In a strange case of reversed roles Canadian Minister of Foreign Affairs, Chrystia Freeland, tried to convince US president Donald Trump to return to his lost path of globalization and international trade agreements, in an impassionate speech on June 13 at the Foreign Policy Forum in Washington DC.
Freeland seems to have a good reputation in some circles in Washington. At least enough to get her centre stage and a nomination as “diplomat of the year.” But she should know that this recognition was not meant to acknowledge necessarily her achievements, but rather to use her as an “international voice” on behalf of some US sectors that dissent from aspects of Trump’s foreign policy that are perceived to hurt business, such as international trade and tariffs. Freeland obliged and that was precisely the focus of her speech.
We don’t know the impact that this speech had on Trump, if any. But her message would have been fitting had she been on the same stage with Ronald Reagan, whom she did praise once.
What we do know is that her speech – probably meant to be inspirational – was full of liberal, capitalist and imperial rhetoric, and showed little understanding of the geopolitical realities of today. Her tenacious defense of the virtues of capitalism placed her right back at the time of the old Cold War, with the only exception of authoritarianism being the nemesis instead of communism. She pointed her accusatory finger at Venezuela, Russia and China as examples of current unruly countries that do not follow her image of international order.
No one should fear that Chrystia Freeland’s “mano-a-mano” retort to Donald Trump’s mischief towards Justin Trudeau at the G7 meeting means a deep fissure in Canada-US relations. On the contrary, hers was an exaltation of the common goal the two countries share, albeit with tactical differences: “the fight for liberal democracy and the international rules-based order that supports it.” By “international” she obviously meant North American.
Freeland made a strong defense of “liberal democracy” that others cannot question in her fading world. But she never acknowledged the contradiction that a forced liberal democracy is in fact authoritarianism of the worst kind. If democracy needs a Canadian or US stamp of approval, then it stops being a democracy. By definition, democracy is based on people’s free decisions, not on imposed decisions, much less on foreign imposed decisions.

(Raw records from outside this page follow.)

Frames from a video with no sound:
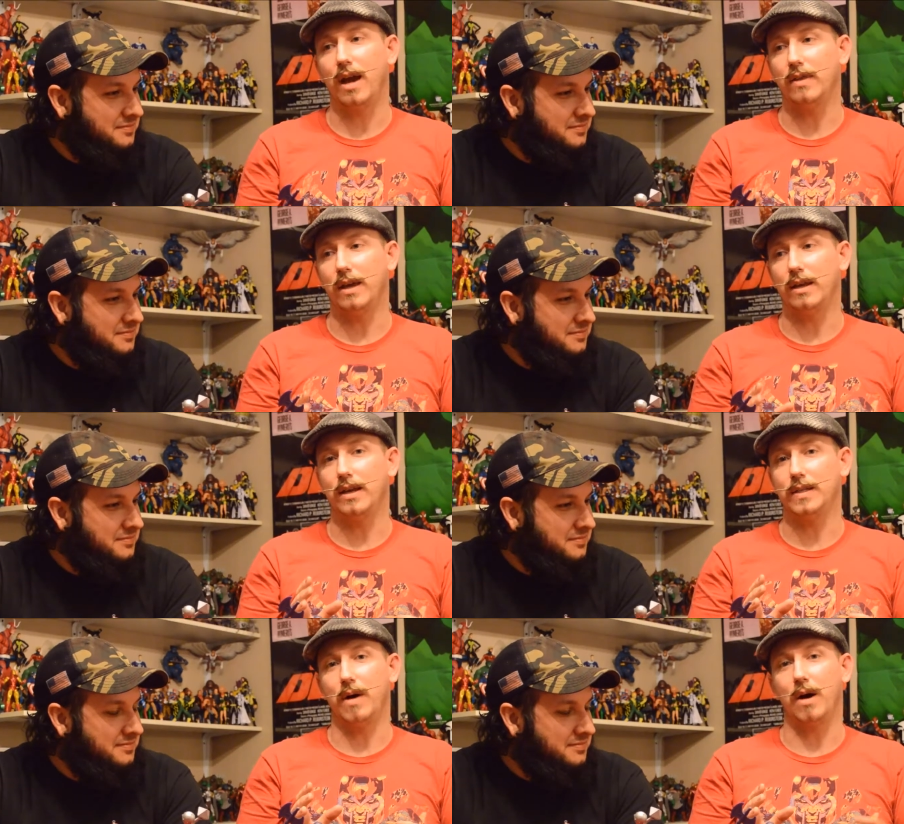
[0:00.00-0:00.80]
Speaker 1: And then
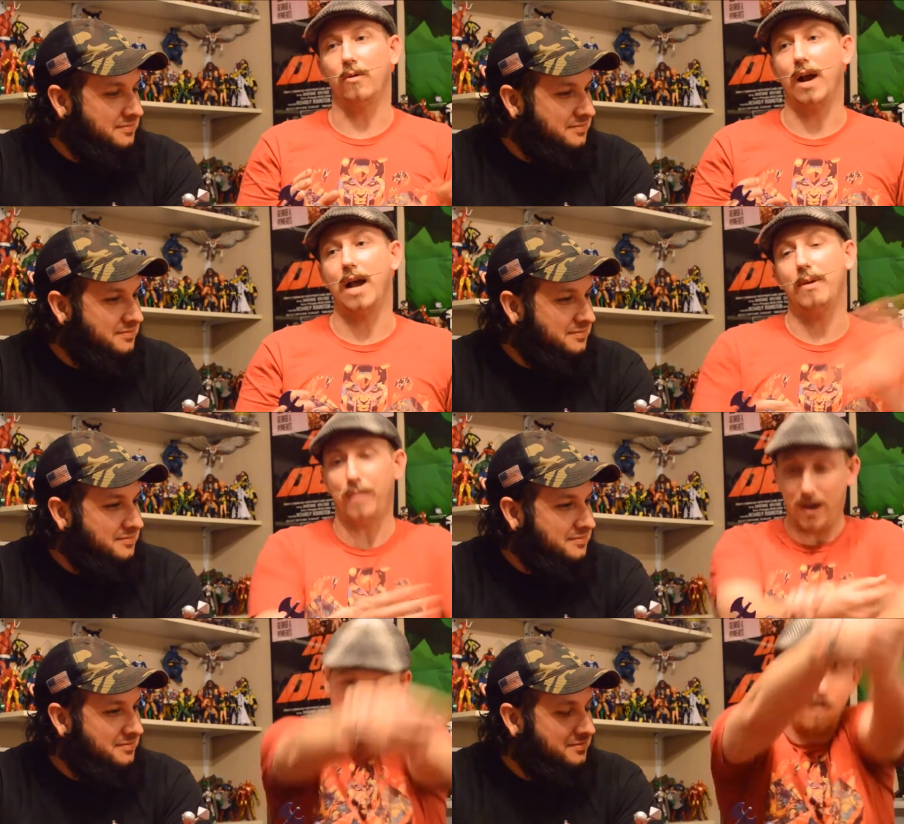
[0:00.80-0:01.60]
his mom grabbed me
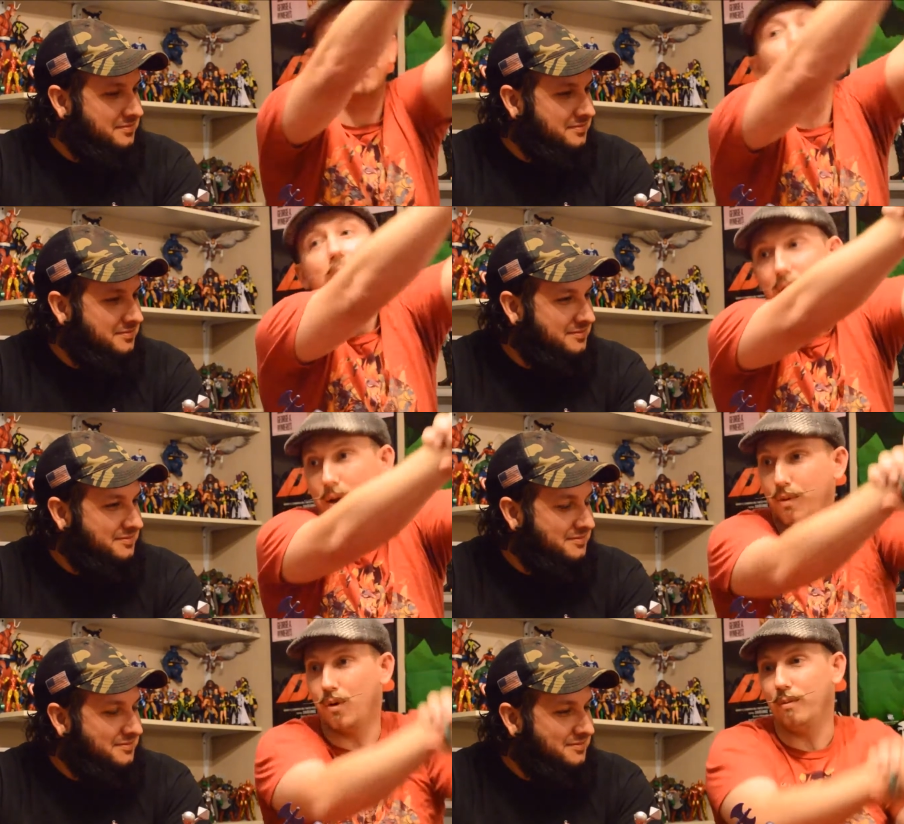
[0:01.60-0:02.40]
by the arm
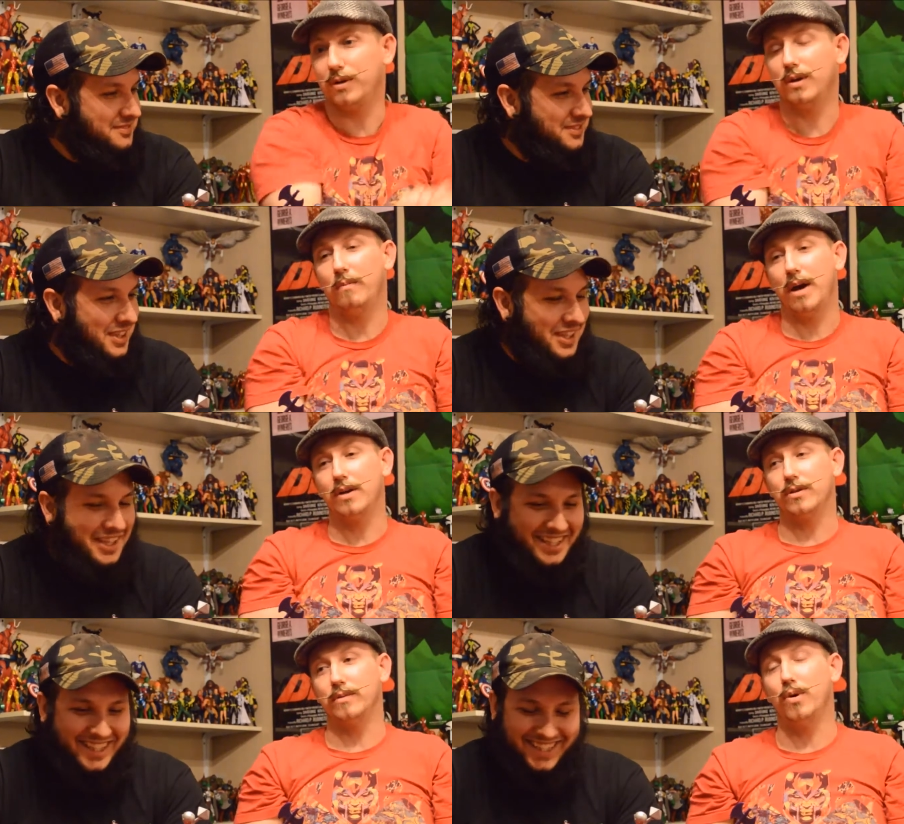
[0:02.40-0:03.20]
and pulled me to the
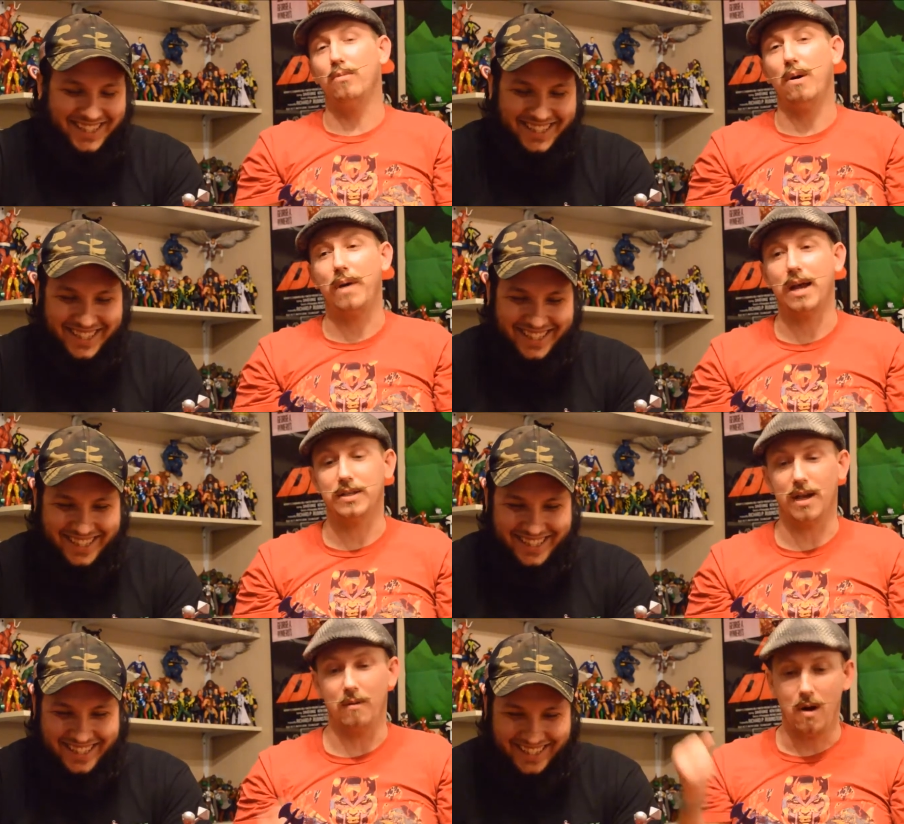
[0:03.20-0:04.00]
bedroom, pulled my pants
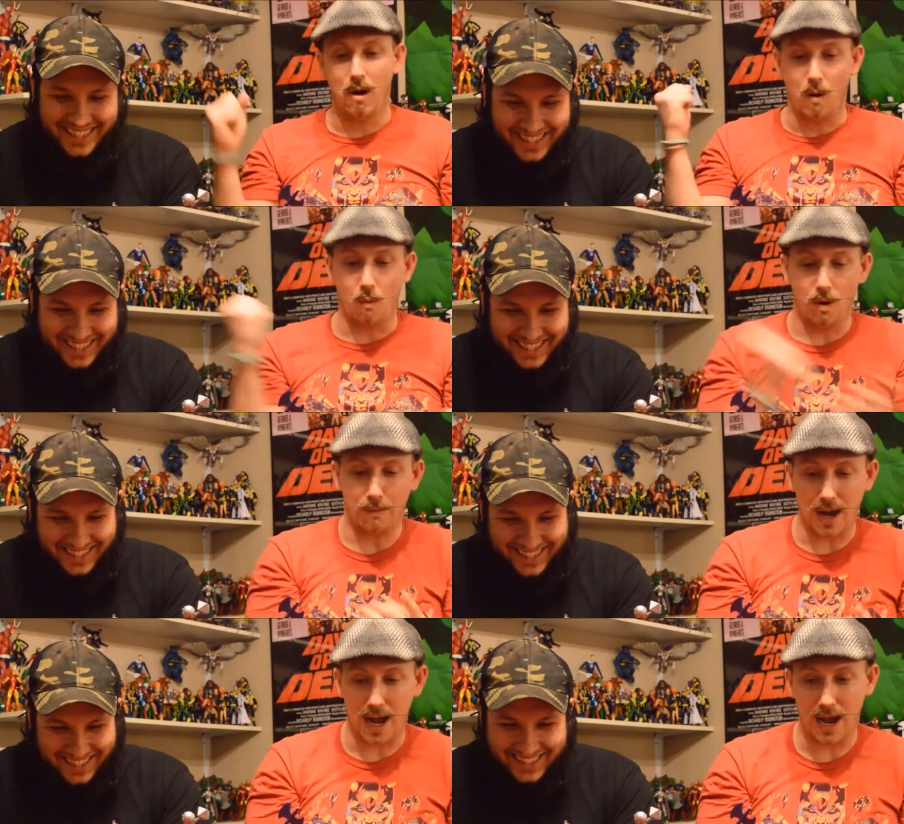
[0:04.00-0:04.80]
down, whooped
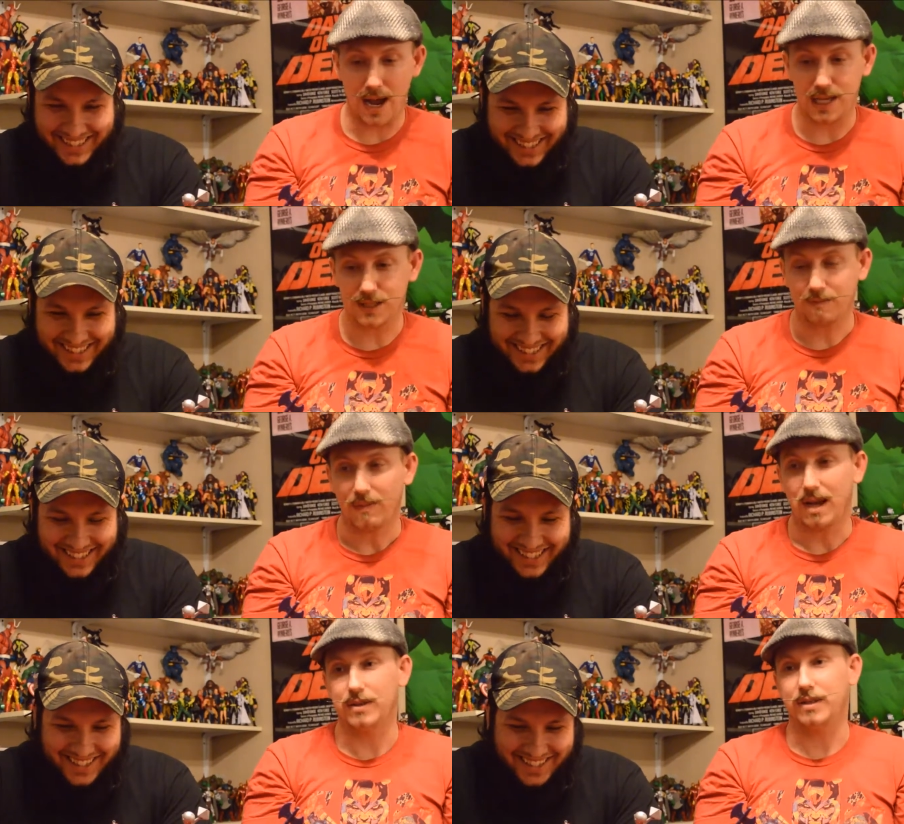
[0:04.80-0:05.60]
my ass,
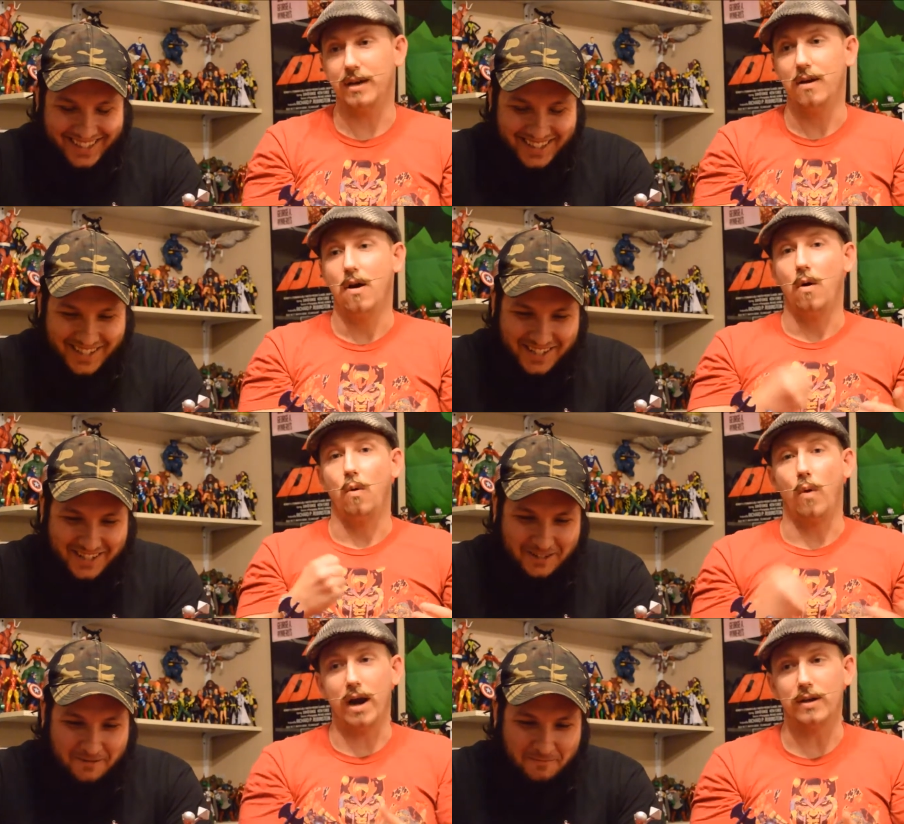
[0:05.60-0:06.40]
and said,
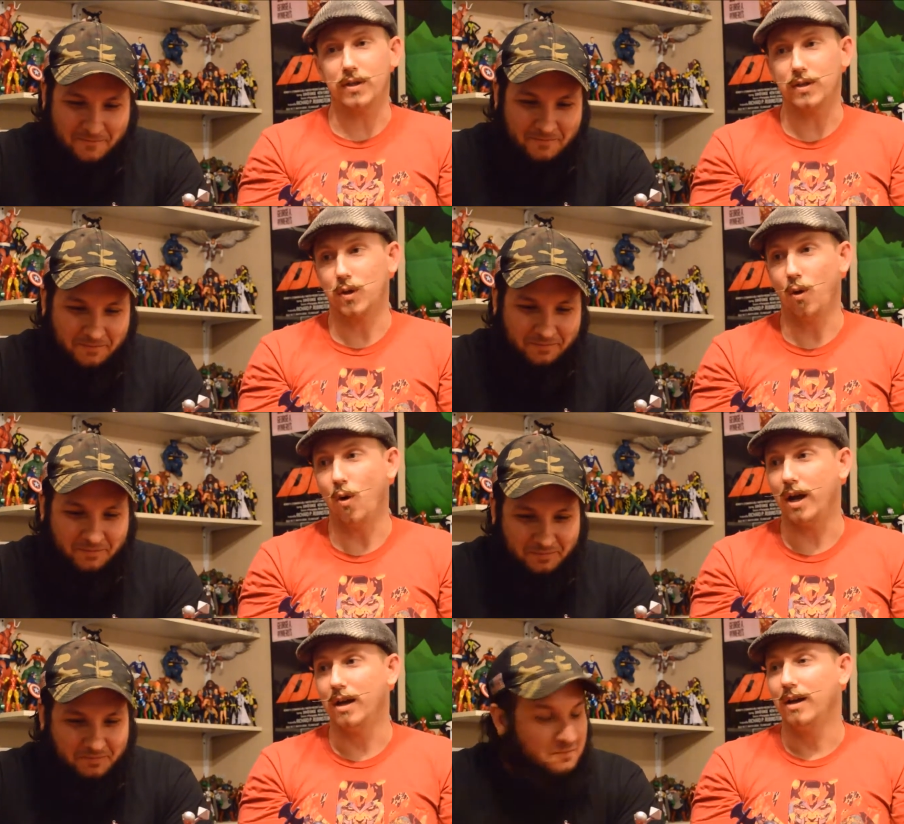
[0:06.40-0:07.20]
"Where's his
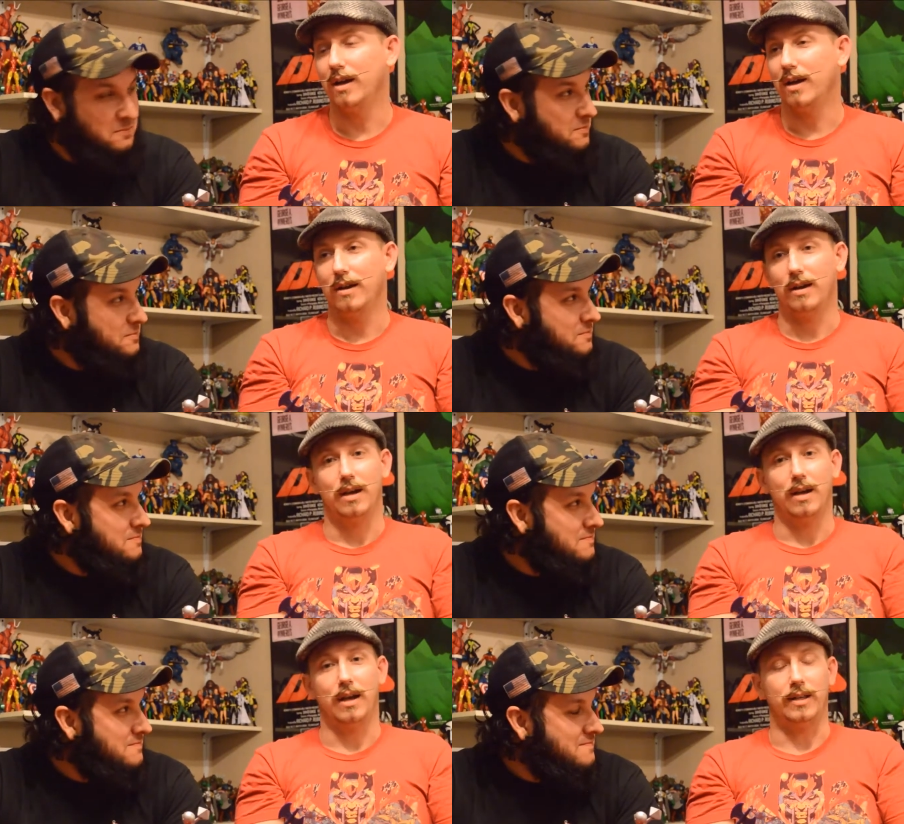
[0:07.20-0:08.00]
toy?"
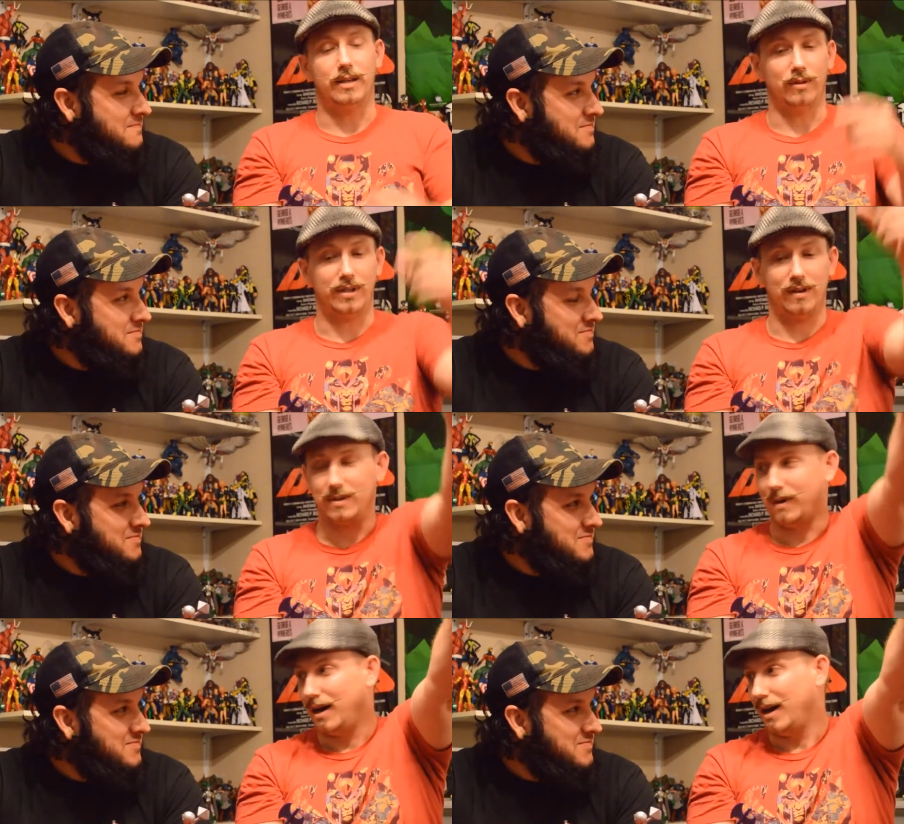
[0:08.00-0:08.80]
And with tears
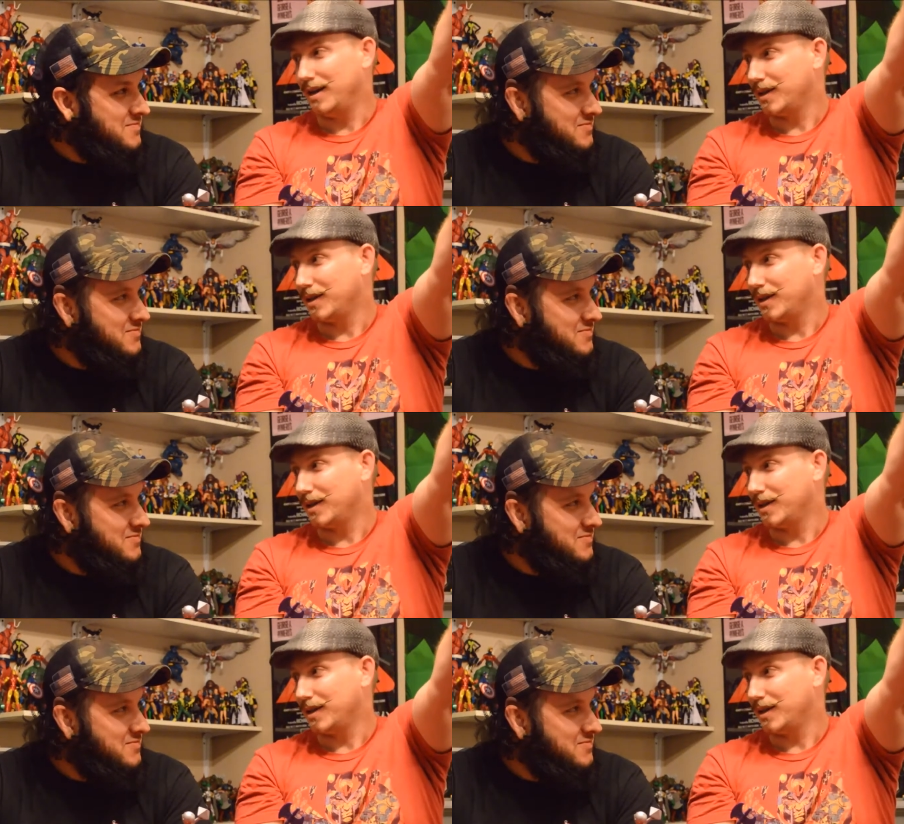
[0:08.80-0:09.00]
in my eyes, I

In very revealing – but not surprising – colonial language, she showed a concern that “within the club of wealthy Western nations, we are seeing homegrown anti-democratic forces on the rise.” And again, she failed to link that concern to her own grim admission that “Middle-class working families are not wrong to feel left behind. Wages have been stagnating. Jobs are becoming more precarious, pensions uncertain, housing, childcare, and education harder to afford.” She simply justified it by saying that “these are the wrenching human consequences, the growing pains” of righteous liberal democracies.
She went on to say, “Liberal democracy is also under assault from abroad. Authoritarian regimes are actively seeking to undermine us with sophisticated, well-financed propaganda and espionage programs.” An obvious reference to Russia. In fact she did refer specifically to Venezuela’s “authoritarianism” and to Russia’s move “backwards” from “democratic capitalism.”
Her reductionist view is that reproducing a patched up, worn out capitalist system will make new friends, despite the evidence to the contrary. Freeland was in total denial, failing to recognize that it is not authoritarianism that is “on the march,” but rather that a new multipolar world is on the march to replace the North American-centered unipolar world of the late 20th century.
China and Russia are successfully leading the way towards reducing the domination of a Western liberal consensus in world affairs. China is doing that with its Silk Road Economic Belt, a development strategy that focuses on connectivity and cooperation between Eurasian countries and possibly beyond. Russia has a no less effective strategic approach, using its soft power to build new alliances and balance the conflicting forces, especially in the Middle East, with an eye to a positive relationship with the European Union. This spells danger to the diminishing might of the US and its ally from the North, Canada.
In the new upcoming world order, countries with different systems can form alliances and work together, be it China’s communism, Venezuela’s 21st century socialism, or Russia’s balancing soft power to deescalate major conflicts and bring competitors together.
It is shortsighted to admit that a one-fits-all liberal democracy is not perfect, while ignoring that other nations can assert the right to try their own social system, willing to fail and try again without foreign interference. Freeland doesn’t grasp the importance that other nations attribute to being sovereign, trying to solve their own problems while being respected.
Ms. Freeland, assertion of the right to freely and peacefully choose our own destiny is not “authoritarianism,” but your desire to shape the world to your image certainly is. Your definition of authoritarianism is someone else’s sovereignty.
We have to acknowledge that Freeland made one statement we agree on: “You [the US] may feel today that your size allows you to go mano-a-mano with your traditional adversaries and be guaranteed to win. But if history tells us one thing, it is that no one nation’s pre-eminence is eternal.”
In other words, empires fall.
But then we are left wondering: why is Canada pursuing close ties with a falling empire instead of embracing an emerging multipolar world?